Sunday, January 16, 2022

War Girls, by Tochi Onyebuchi

A dystopian YA for readers of The Economist.  The story in brief: take the Biafran conflict (a civil war that took place in Nigeria in the 1960s) and project it forward two hundred years.  Add nanotechnology, cybernetics, and man/machine robots taken from Mobile Suit Gundam.  Mix in child soldiers, ethnic cleansing, and climate change.  When nearly done, generously garnish with a complicated sibling-like relationship between two really tough protagonists.

Onyii and Ify look out for each other in the War Girls camp, a rebel base of girls hidden in the jungles of Biafra, near the irradiated and uninhabitable Middle Belt.  Onyii has developed a reputation as the "Demon of Biafra" with numerous kills while operating her mech against the Nigerians.  Ify's talents are quieter -- an ability to hack into any computer system and to synthesize limitless data.  When a surprise attack from the Nigerians knocks out their camp, the girls are separated.  Ify is taken by the Nigerians back to Abuja.  Onyii is "rescued" by the regular Biafran army which fails to see any value in a force made up of young girls.

While both girls manage to survive, their attempts to reunite are thwarted.  At least part of the problem is that they are both being exploited, albeit in different ways.  Onyii's ferocious anger and her surreal fighting skills are an asset to the Biafra military while Ify finds herself a pawn being passed back and forth between the sides.  An armistice, brokered by the developed nations (who have all fled to outer space as Earth itself has become largely uninhabitable) brings into stark contrast just how disposable child soldiers are in peacetime.  Without a war to fight, the girls have to come to terms with the horrible things they have done to others (and the ways they have even betrayed each other).

A strikingly original vision by a brilliant Nigerian writer.  For those who don't have a working knowledge of Nigerian history and/or African politics (i.e., most of the readers who will pick up this book), I strongly recommend starting at the back of the book and reading the author's historical notes.  Nigeria is an interesting nation-state and Onyebuchi is following a fine tradition of self-reflection in Nigerian literature.
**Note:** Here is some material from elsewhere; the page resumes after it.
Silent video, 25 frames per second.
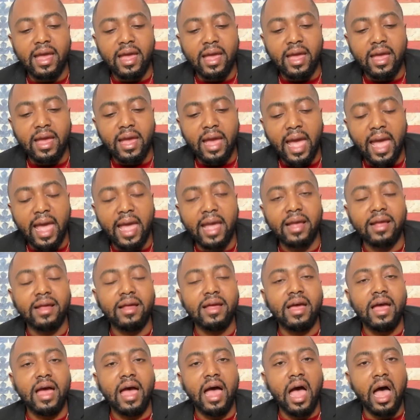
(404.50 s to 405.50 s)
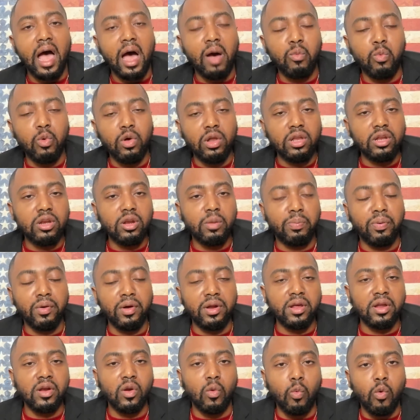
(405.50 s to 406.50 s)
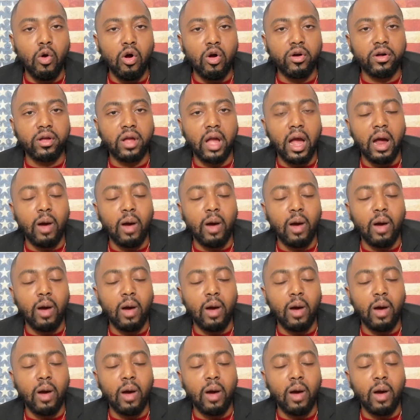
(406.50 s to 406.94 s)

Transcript: hey, I'm willing to put in the work.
I was most struck by the armistice.  The author's observations about rehabilitating child soldiers and the anecdotes in the novel are heartbreaking.  His damning critique of foreign aid and truth and reconciliation tribunals are incisive.  As one character observes, when most people see a African, they don't really see a person.  Our understanding of Africa is full of oversimplified analysis and indignation.  This novel goes some ways towards trying to explain the cause of conflict from a grassroots perspective.

Personally, I found the extreme amount of violence to be numbing and cumulatively boring.  Every few pages, we are subjected to a blow by blow description of woman and machine conflict where bones break, blood spills, and limbs decapitate.  Each encounter seems terminal, but thanks to the superior bioengineering of the future, the characters are ready to jump back into action a few pages later.  As the violence never seems to have consequences, it becomes less and less interesting.  I eventually just started flipping past the battle scenes to get to the parts that interested me more.  That those scenes were worth flipping to will give you an idea of how compelling I found this book.